I've completed high school studies and interested to learn programming, web developing/designing.<p>Now instead MPC(maths,phy,che), I'm thinking of taking some easy subject in college. Because we get less free time when we take MPC.<p>So, I wanna take easy subjects and spend more time for learning computer things.<p>What do you think? Am I doing correct? Is it helpful for my future?
======
mechanical_fish
Study difficult things in college. Practice working on things that are too
hard for you. If what you want is "free time to learn computer things", why
are you spending time and money to go to college?

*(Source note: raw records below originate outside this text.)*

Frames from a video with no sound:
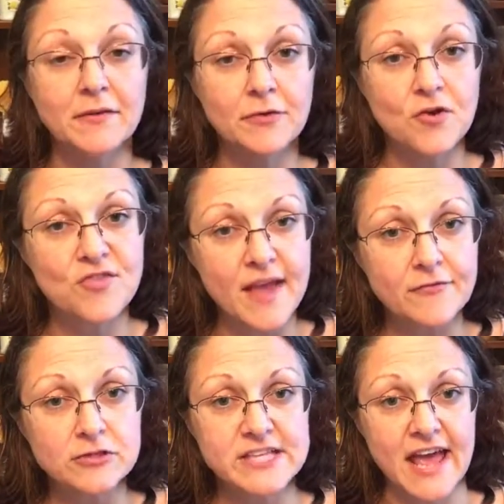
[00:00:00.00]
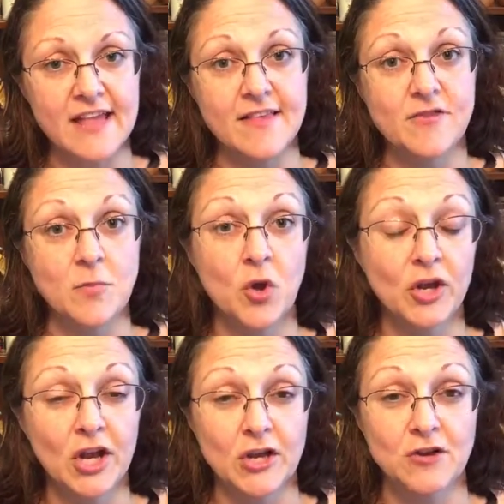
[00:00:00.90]
But for several days, if you
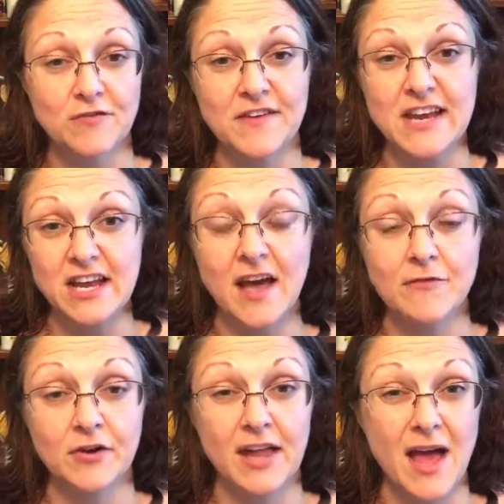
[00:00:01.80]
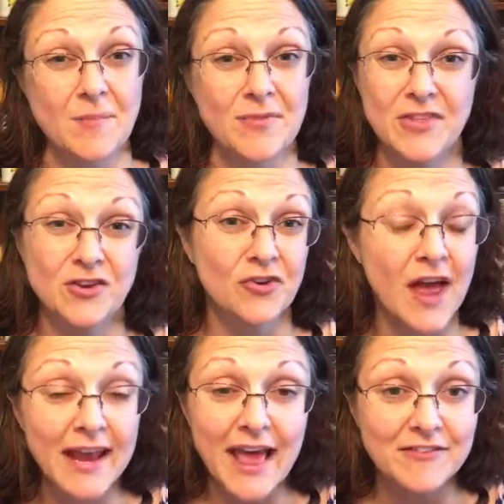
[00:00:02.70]
put it on your feet and cover it up, then you're
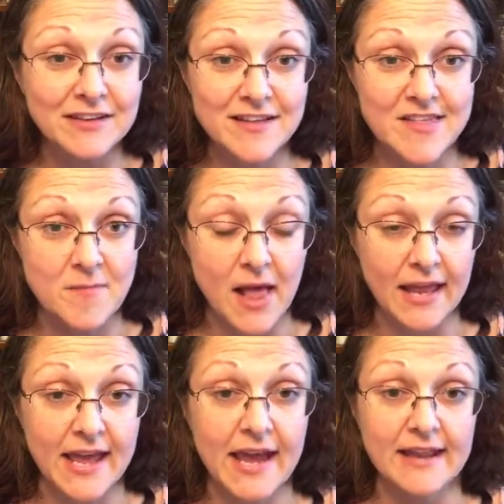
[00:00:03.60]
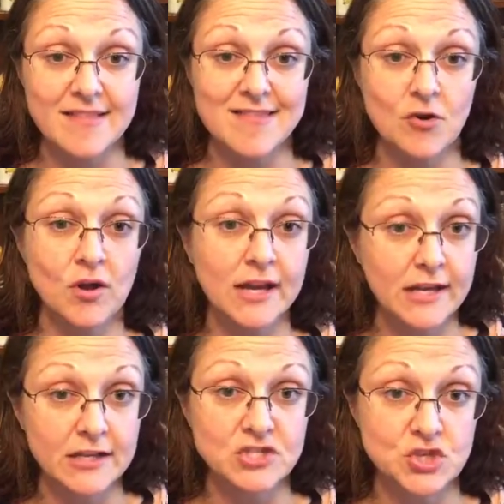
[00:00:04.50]
not having to smell it, and it's still
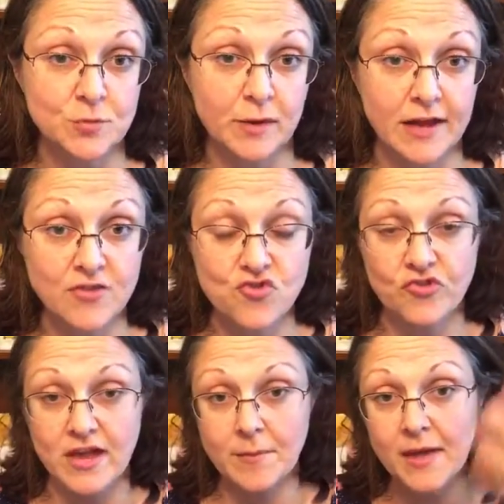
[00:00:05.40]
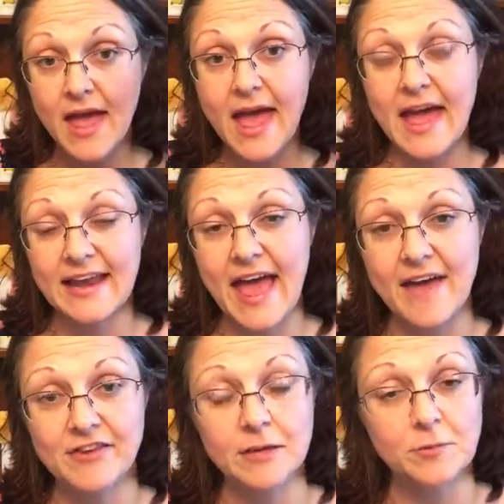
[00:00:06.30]
getting into your bloodstream and
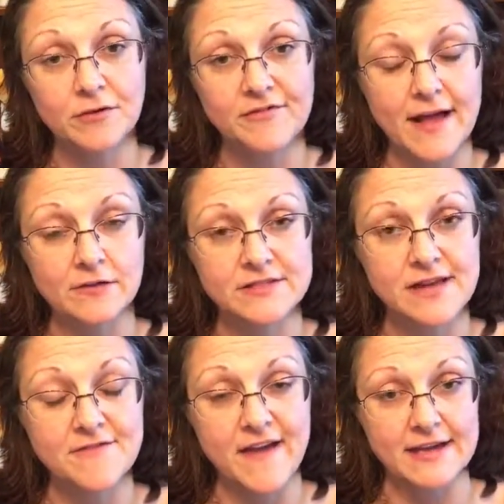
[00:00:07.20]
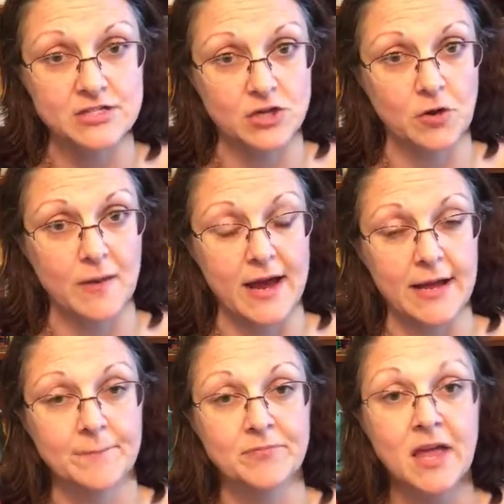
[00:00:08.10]
having a profound effect on your
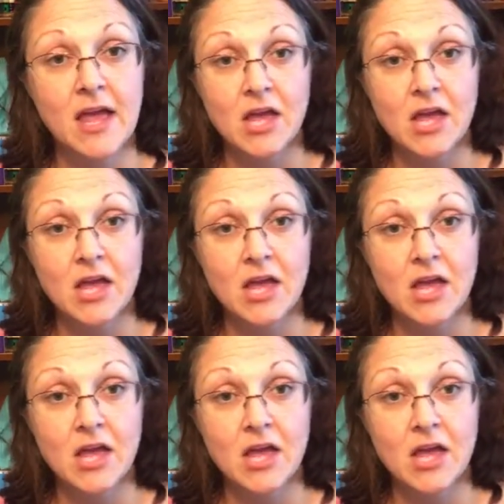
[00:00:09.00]
body.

Try to keep in mind that, as a high school student, there's a good chance that
you don't really have any idea what real-world math, physics, or chemistry are
all about. [1] College is like a new world. Stretch a little. Explore. Don't
be like my friend who got an entire bachelor's degree in English after being
discouraged from studying science. Turns out she didn't really enjoy English
that much. After graduation she moped around for several years. Then she
decided she might go back to school to try pre-med. And an amazing thing
happened: She took some physics classes and turned out to _love_ them and to
be really _good_ at them. The chem and biology went smoothly as well, and off
she went to become (last I heard) an aspiring neurologist.

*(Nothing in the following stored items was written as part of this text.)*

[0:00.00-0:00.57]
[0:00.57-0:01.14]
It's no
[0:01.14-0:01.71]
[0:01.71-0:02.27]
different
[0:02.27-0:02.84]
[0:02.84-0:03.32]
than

Try challenging yourself. You might like it more than you think. Take at least
the introductory courses in a bunch of fields. I think it's malpractice to
leave college without at least _trying_ to get through: A couple of biology
courses (a general course and a molecular course), math through calculus,
first-year chem (aka "basic applied quantum mechanics"), and at least enough
physics to understand basic electronics. (An actual course in electronics
would not hurt, if you can find a good one.)

If your school has even _one_ linguistics course with a half-decent lecturer,
take that; if not, at least read Pinker's _The Language Instinct_. An
anthropology course is a good idea. Studying foreign languages can be fun. I
kind of wish I'd found time for that music theory course. I never studied
economics and that was probably a mistake.

\---

[1] I mean, sometimes you get lucky in high school and get to take classes
from amazing, inspired teachers with a great grasp of the state of the art.
But often you don't.

------
mahmud
The easier you work in school, the harder you will work in the real world, if
at all.

Challenge yourself; you don't have to be a math wiz, look into other subjects
and try everything until you find that one field that you want to study so
passionately that you couldn't wait for someone else to teach you.

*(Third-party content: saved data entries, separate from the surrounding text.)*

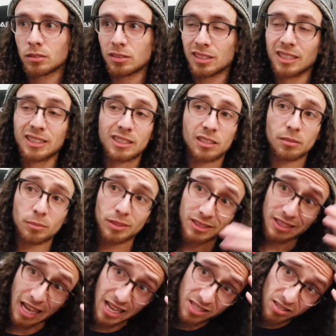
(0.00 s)
like I said,
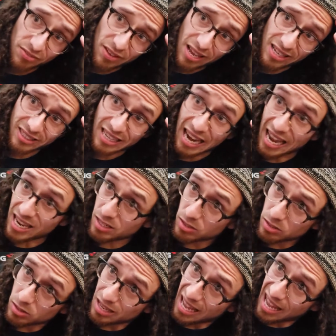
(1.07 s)
besides the fact that
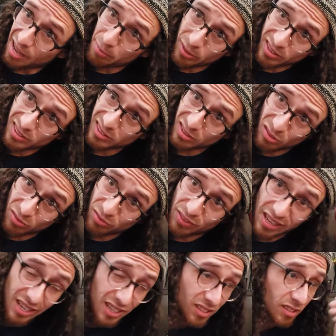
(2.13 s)
I personally don't
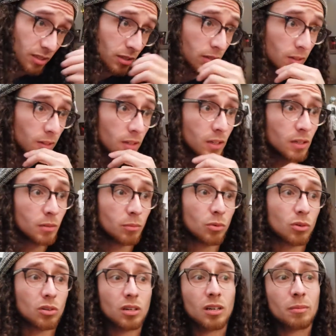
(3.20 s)
find
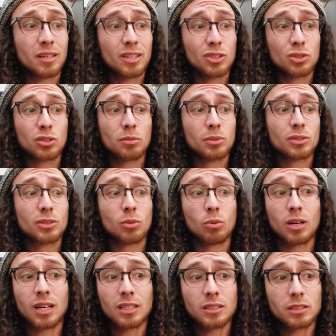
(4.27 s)
Mortal Kombat enjoyable to
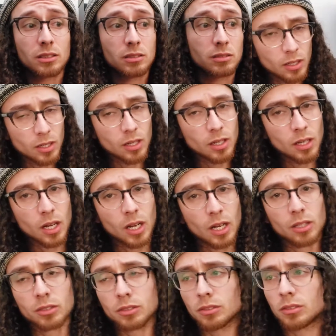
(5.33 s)
watch, I
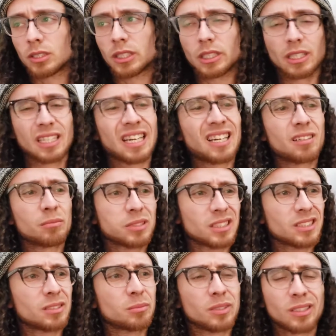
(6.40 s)
also think it kind of plays
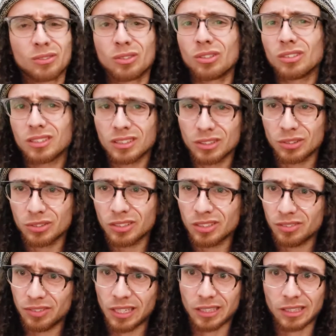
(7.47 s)
a big role into it. The
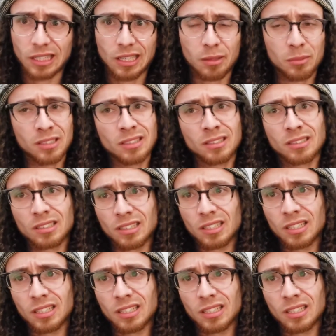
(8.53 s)
fact that, I mean,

With respect to the "industry", you can get a lot done with little to no math
and make a decent living, specially if your social skills are good and end up
in sales, marketing or project management.

------
rms
Is MPC a major, or the classes you take in your first year as a prerequisite
for computer science? My advice is to major in computer science. If you don't
need to take chemistry or physics to major in computer science, more power to
you.

------
cjg
My advice is to do the subjects that you will enjoy the most, rather than
those which you think will be easiest or better for a career.